WORK INSTRUCTION:
Where an entry contains an image, skip the image and print the rest exactly.

SOURCE RECORDS:
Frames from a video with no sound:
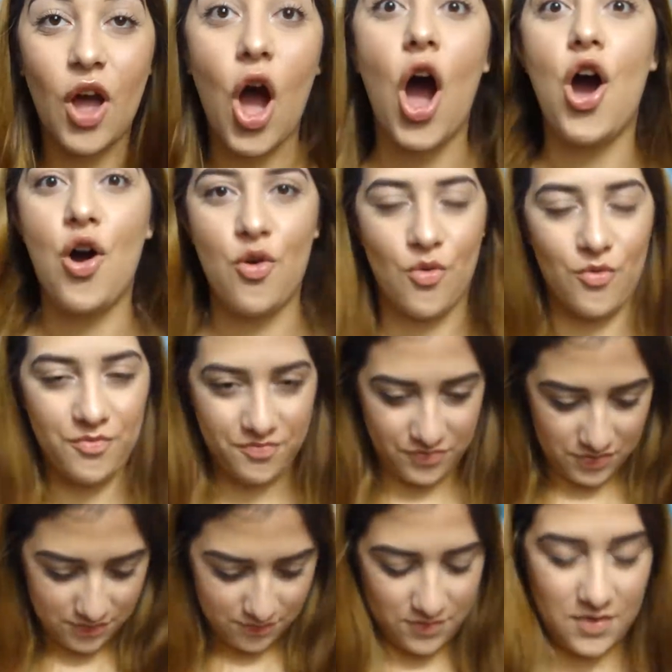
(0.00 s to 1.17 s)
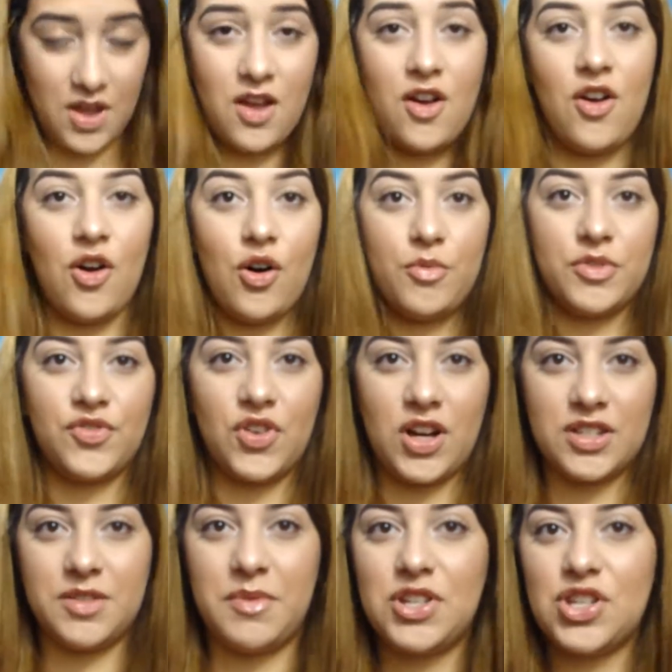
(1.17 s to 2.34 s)
Oh, almost forgot
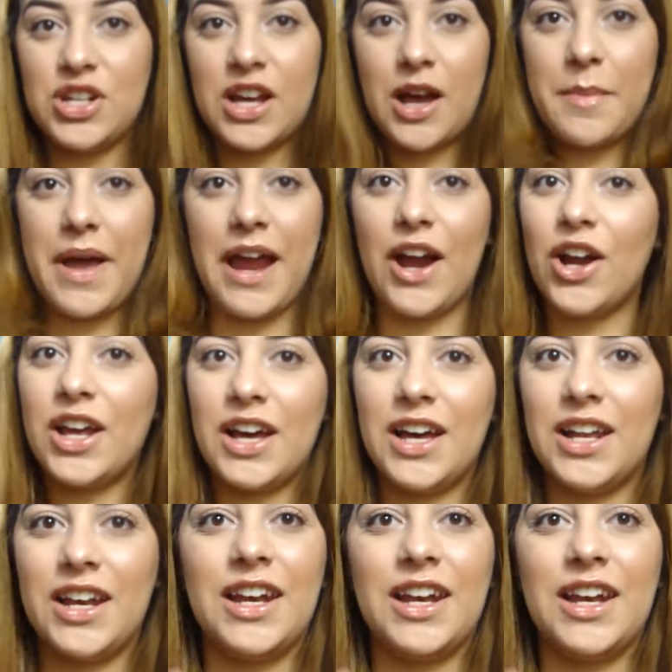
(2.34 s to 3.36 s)
to mention I got my hair done.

EXERCISE ANSWER:
Frames from a video with no sound:
(0.00 s to 1.17 s)
(1.17 s to 2.34 s)
Oh, almost forgot
(2.34 s to 3.36 s)
to mention I got my hair done.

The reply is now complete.